Rohana kemudian mengirim surat kepada Datuk Sutan Maharadja, pemimpin redaksi Oetoesan Melajoe, di Padang, yang merupakan wartawan senior.

Dia menyampaikan keinginannya agar perempuan diberi kesempatan mendapat pendidikan sama seperti lelaki, serta mengusulkan agar Oetoesan Melajoe memberi ruang pada tulisan perempuan.

Maharadja yang tersentuh dengan surat itu pun pergi ke Koto Gadang, untuk menemuinya. Dalam pertemuan itu, Rohana menyampaikan idenya tidak sebatas pemberian ruang bagi tulisan perempuan di Oetoesan Melajoe, tapi juga menerbitkan surat kabar yang khusus perempuan.

Namun, Rohana tidak bisa mengurusnya seorang diri karena tidak bisa meninggalkan Sekolah Kerajinan Amai Setia.

Ratna Juwita Zubaidah, anak Maharadja, kemudian diusulkan untuk mengurus keperluan di Padang. Saran pembagian tugas ini disetujui karena dianggap cukup adil.

Rohana dan Ratna Juwita akan sama-sama menulis. Sementara Ratna Juwita mengurus keperluan redaksi di Padang, Rohana mencarikan kontributor untuk mengisi rubrik-rubrik dalam surat kabar mereka.

Dari situ terbitlah Soenting Melajoe, yang diperuntukkan bagi kaum perempuan di seluruh tanah Melayu. Surat kabar ini pertama kali terbit pada 10 Juli 1922.

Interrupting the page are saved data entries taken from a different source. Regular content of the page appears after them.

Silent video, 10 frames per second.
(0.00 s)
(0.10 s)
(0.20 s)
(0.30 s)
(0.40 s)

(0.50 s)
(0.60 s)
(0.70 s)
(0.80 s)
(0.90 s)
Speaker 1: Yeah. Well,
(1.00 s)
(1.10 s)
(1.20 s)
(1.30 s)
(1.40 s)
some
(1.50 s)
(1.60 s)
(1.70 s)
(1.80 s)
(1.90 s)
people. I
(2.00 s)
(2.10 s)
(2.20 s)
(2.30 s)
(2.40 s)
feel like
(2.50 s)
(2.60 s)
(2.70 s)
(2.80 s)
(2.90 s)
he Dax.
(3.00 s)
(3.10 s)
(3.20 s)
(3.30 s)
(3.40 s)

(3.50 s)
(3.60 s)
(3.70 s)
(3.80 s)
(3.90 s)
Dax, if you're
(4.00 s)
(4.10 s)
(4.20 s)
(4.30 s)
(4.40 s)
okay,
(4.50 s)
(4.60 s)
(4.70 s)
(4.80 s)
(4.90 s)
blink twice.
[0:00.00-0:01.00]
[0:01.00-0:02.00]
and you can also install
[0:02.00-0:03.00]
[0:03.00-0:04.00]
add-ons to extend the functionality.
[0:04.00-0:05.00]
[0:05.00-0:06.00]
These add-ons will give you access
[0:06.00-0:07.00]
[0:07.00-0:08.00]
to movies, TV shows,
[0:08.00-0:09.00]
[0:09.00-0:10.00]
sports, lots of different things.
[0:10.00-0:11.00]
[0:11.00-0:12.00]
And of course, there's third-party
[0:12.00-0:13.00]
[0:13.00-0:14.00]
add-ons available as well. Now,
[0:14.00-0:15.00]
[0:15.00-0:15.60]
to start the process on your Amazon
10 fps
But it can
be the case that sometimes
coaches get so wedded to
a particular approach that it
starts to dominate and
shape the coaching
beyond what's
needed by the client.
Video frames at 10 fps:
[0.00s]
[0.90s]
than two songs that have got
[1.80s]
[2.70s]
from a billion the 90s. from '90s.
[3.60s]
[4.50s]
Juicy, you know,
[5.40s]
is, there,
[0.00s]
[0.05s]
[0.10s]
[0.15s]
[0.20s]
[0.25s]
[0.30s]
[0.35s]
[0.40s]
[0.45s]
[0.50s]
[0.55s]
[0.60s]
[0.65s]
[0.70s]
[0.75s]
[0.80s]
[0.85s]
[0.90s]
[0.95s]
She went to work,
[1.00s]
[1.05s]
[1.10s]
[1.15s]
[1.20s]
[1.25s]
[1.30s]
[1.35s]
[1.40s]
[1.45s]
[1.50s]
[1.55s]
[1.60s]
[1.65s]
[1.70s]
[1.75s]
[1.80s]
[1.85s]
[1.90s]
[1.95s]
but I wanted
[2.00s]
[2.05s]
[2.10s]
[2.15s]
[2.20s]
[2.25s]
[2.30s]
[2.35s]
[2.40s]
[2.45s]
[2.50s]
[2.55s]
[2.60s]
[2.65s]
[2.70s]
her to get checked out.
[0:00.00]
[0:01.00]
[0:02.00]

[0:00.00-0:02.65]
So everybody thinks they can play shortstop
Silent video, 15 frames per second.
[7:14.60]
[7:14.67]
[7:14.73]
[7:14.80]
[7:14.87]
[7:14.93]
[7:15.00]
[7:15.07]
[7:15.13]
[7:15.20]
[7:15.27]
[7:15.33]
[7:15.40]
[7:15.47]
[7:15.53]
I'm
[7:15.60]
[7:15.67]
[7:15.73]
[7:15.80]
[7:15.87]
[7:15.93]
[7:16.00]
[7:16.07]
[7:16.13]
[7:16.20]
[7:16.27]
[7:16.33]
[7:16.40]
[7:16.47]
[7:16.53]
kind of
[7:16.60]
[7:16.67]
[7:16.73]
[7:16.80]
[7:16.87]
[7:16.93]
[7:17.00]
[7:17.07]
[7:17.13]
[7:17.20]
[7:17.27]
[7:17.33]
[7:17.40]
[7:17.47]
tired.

Soenting Melajoe terbit seminggu sekali dengan panjang empat halaman. Distribusinya pun juga sudah menjangkau Malaka dan Singapura, karena disirkulasikan bersama Oetoesan Melajoe.

Kontennya pun beragam. Selain berita terjemahan Bahasa Belanda yang dikerjakan Rohana, koran ini juga menyajikan sejarah, tulisan dari para kontributor, hingga puisi. Dengan wadah ini, Rohana mengajak kawan-kawan dan muridnya untuk menulis.

Salah satu yang pernah dibahas Rohana adalah keterampilan perempuan Minangkabau dalam menjahit dan merangkai manik-manik, atau hiasan untuk pakaian. Tulisan ini dimuat dalam artikel berjudul “Perhiasan Pakaian“, yang terbit Sabtu, 7 Agustus 1912.

Di situ, ia menyoroti beberapa jenis keahlian tidak diturunkan sempurna dari nenek ke anak cucu mereka. Padahal menurutnya, jika keahlian itu diturukan dengan baik dan ditekuni, hasilnya bisa mendatangkan keuntungan finansial bagi perempuan. Rohana pun mengajak para perempuan untuk berbisnis dengan modal keterampilan menghias baju.

Tak cuma terlibat dalam penerbitan Soenting Melajoe, saat Rohana pindah ke Medan tahun 1920, ia bekerja sama dengan Satiman Parada Harahap untuk memimpin redaksi Perempuan Bergerak.

Sekembalinya ke Minangkabau pada 1924, Rohana diangkat menjadi redaktur di surat kabar Radio, harian yang diterbitkan Cinta Melayu di Padang.

Rohana Kudus meninggal di Jakarta tanggal 17 Agustus 1972. Ia dimakamkan di Taman Pemakaman Umum Karet Bivak. Pada 8 November 2021, Google Indonesia sempat memberikan penghargaan untuknya, dengan menampilkan wajahnya sebagai Google Doodle, sebagai peringatan penetapannya sebagai Pahlawan Nasional.